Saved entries
+---+
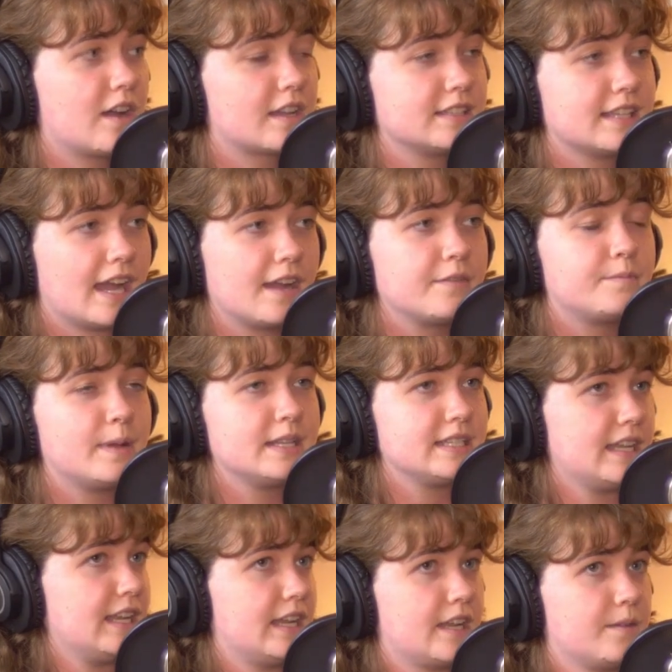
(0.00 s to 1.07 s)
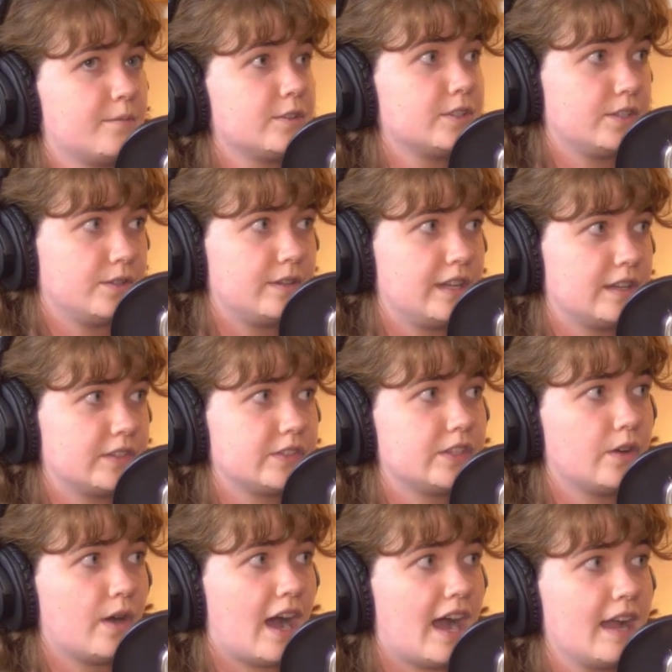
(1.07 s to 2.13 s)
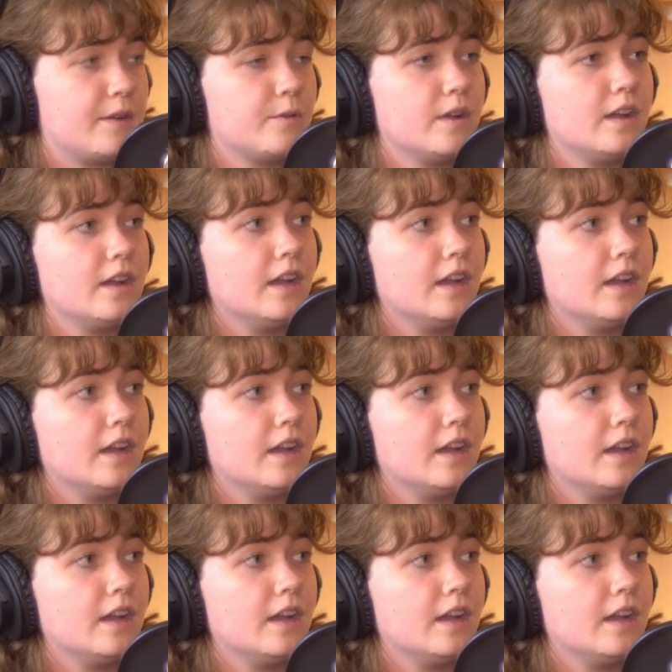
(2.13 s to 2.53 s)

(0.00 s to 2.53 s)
Cause I've been dating him for 2 years. So I was,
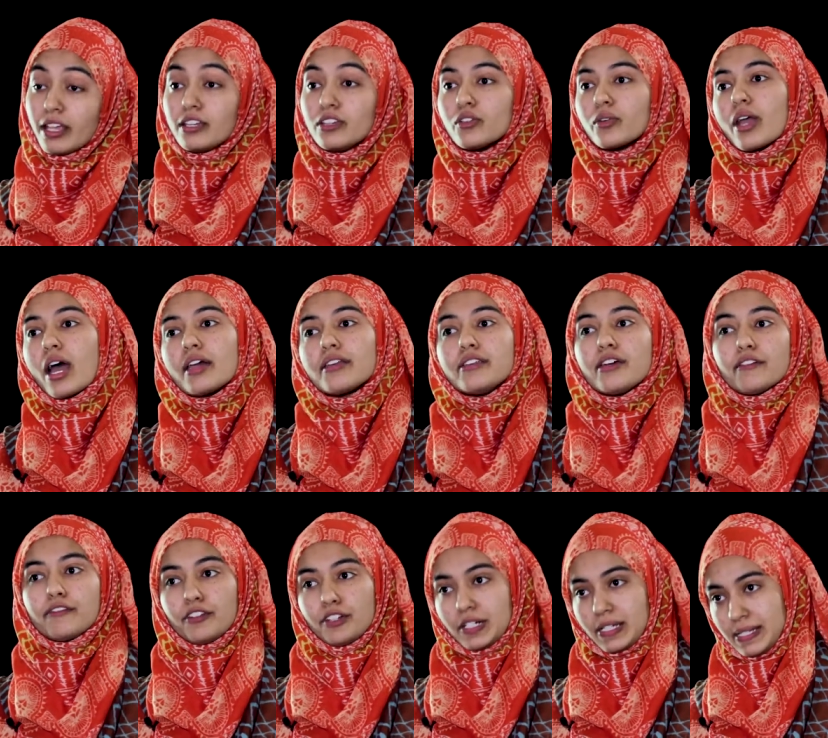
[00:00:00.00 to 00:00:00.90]
In
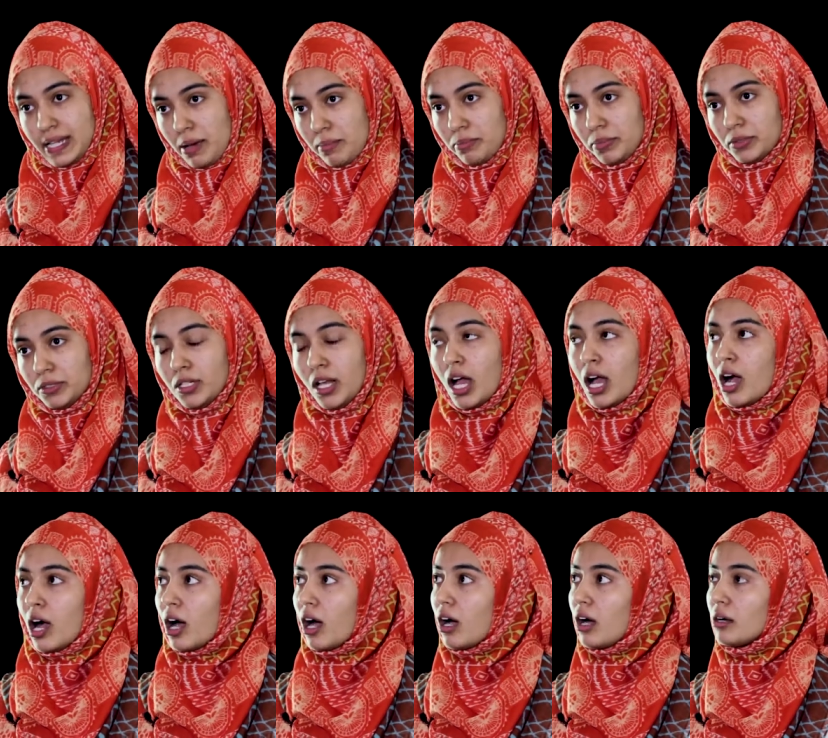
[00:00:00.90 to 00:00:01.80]
Uganda, for example,
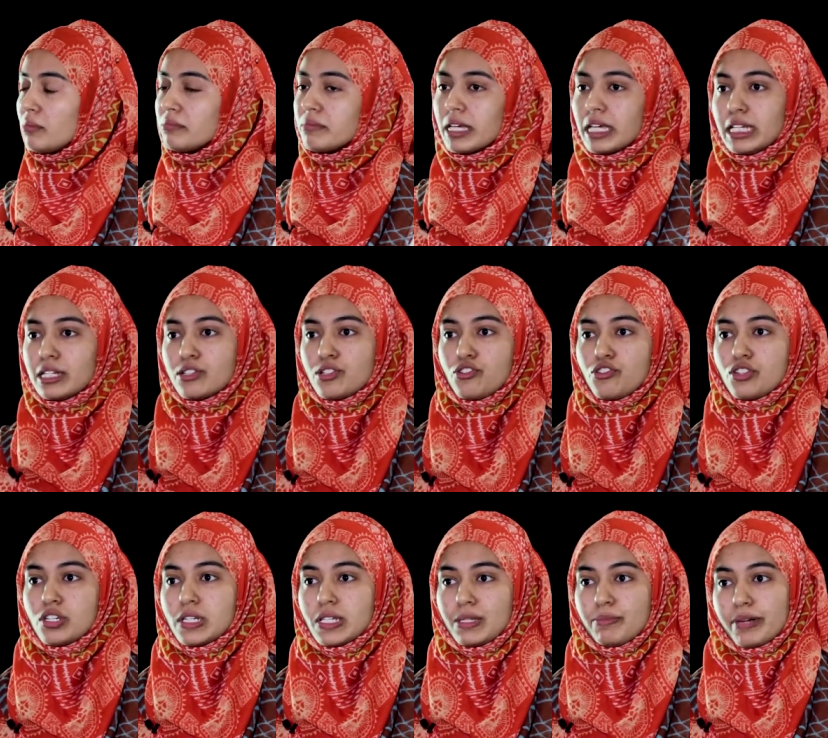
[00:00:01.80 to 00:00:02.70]
um,
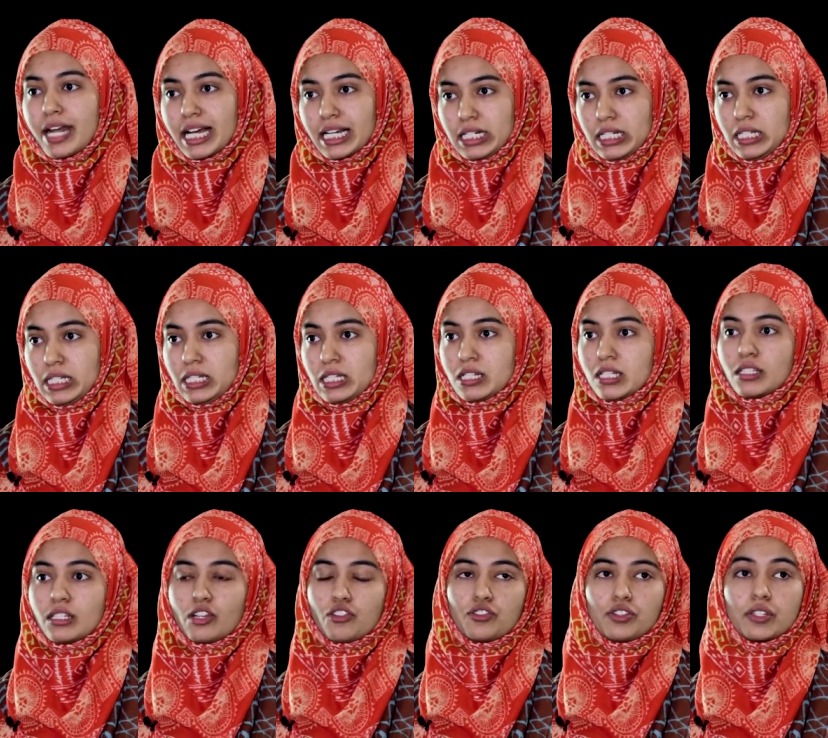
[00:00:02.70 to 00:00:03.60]
indigenous practices
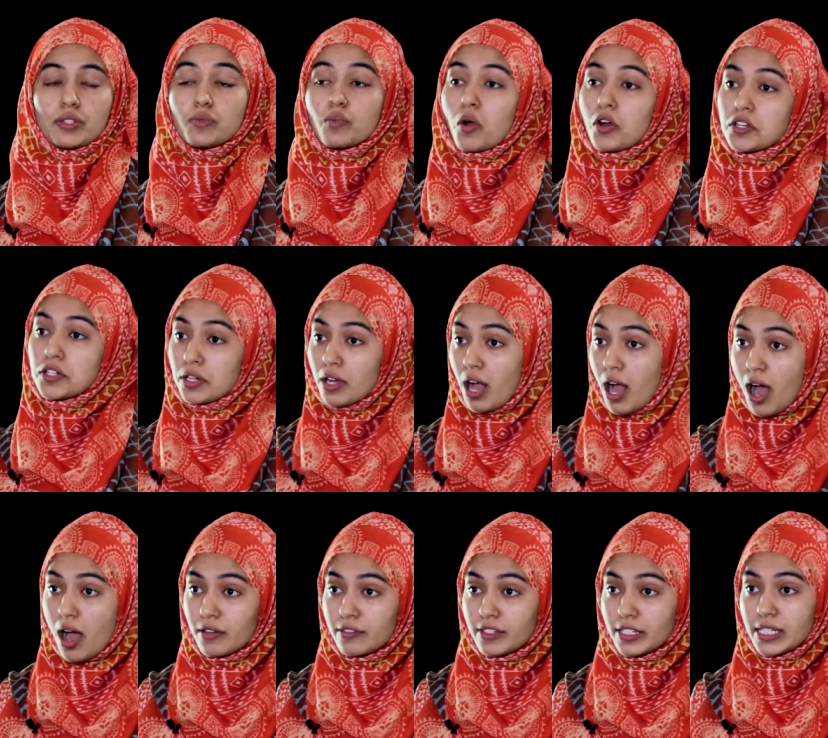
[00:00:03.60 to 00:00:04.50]
such as water
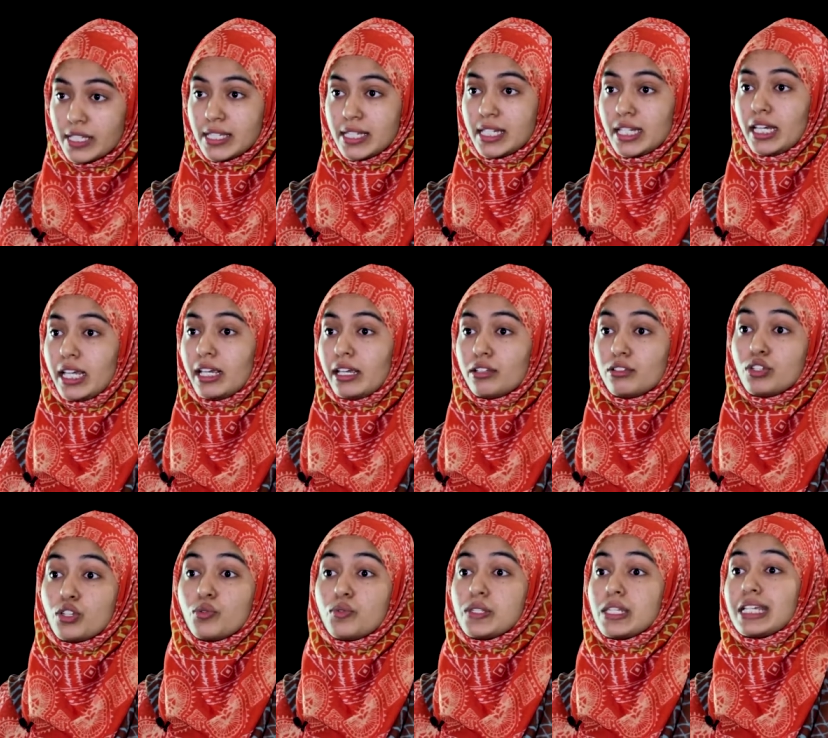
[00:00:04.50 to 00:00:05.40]
harvesting
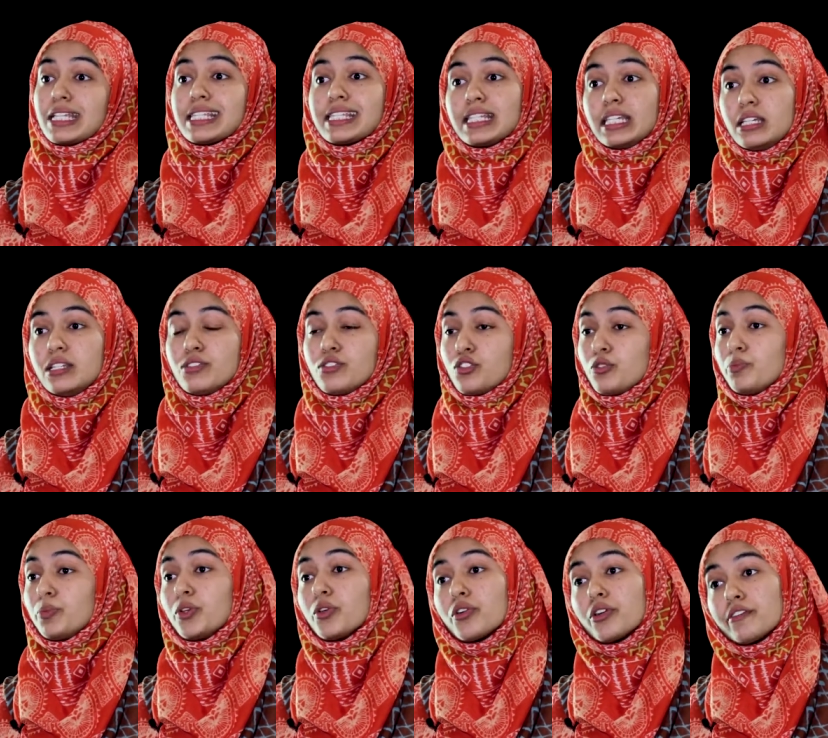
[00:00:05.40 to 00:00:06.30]
and using seeds to
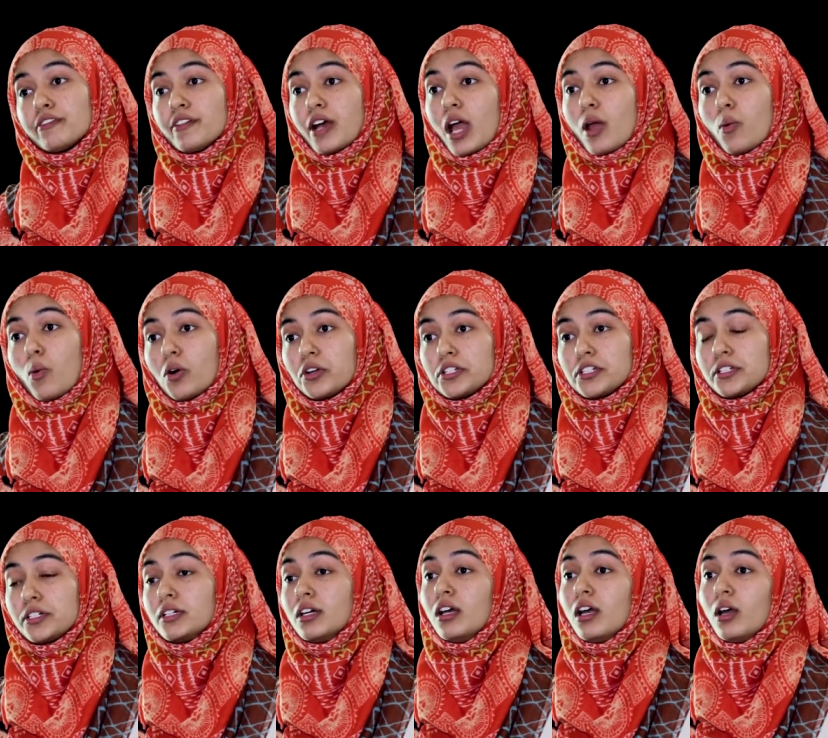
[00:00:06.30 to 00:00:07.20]
purify
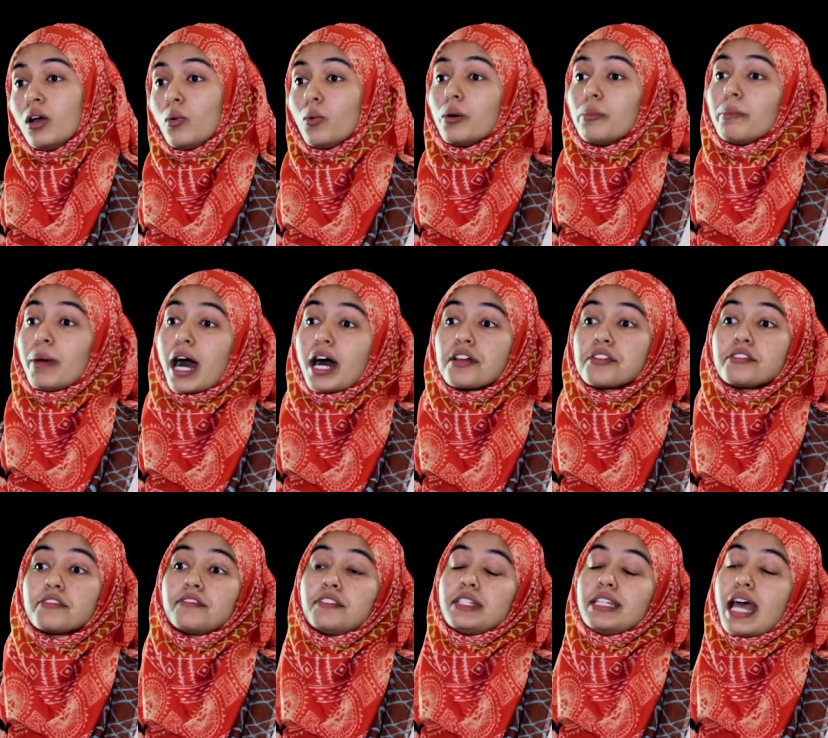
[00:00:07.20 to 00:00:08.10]
water were
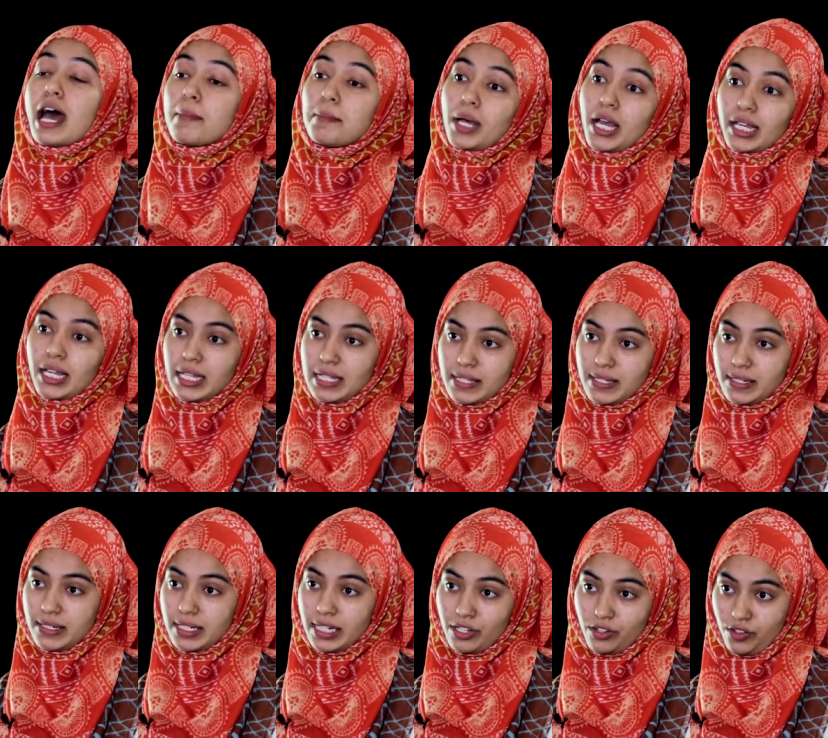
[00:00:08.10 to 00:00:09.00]
part of the NAPA
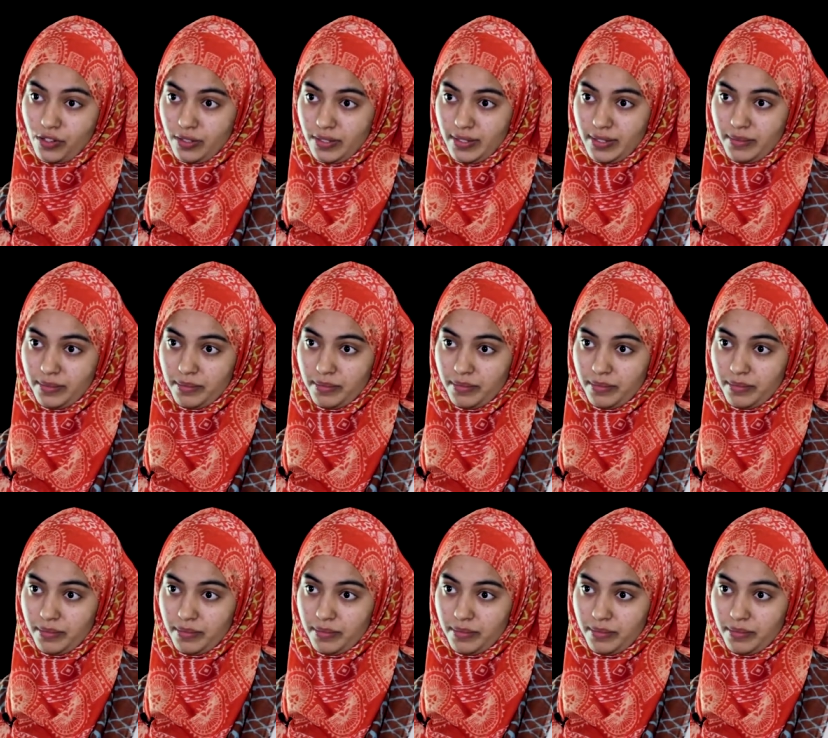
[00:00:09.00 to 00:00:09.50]
consultations.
+---+
_WHAT YOU SHOULD DO:_ Please return the lines above exactly, with the pictures omitted.

_WORKED SOLUTION:_
(0.00 s to 1.07 s)
(1.07 s to 2.13 s)
(2.13 s to 2.53 s)

(0.00 s to 2.53 s)
Cause I've been dating him for 2 years. So I was,
[00:00:00.00 to 00:00:00.90]
In
[00:00:00.90 to 00:00:01.80]
Uganda, for example,
[00:00:01.80 to 00:00:02.70]
um,
[00:00:02.70 to 00:00:03.60]
indigenous practices
[00:00:03.60 to 00:00:04.50]
such as water
[00:00:04.50 to 00:00:05.40]
harvesting
[00:00:05.40 to 00:00:06.30]
and using seeds to
[00:00:06.30 to 00:00:07.20]
purify
[00:00:07.20 to 00:00:08.10]
water were
[00:00:08.10 to 00:00:09.00]
part of the NAPA
[00:00:09.00 to 00:00:09.50]
consultations.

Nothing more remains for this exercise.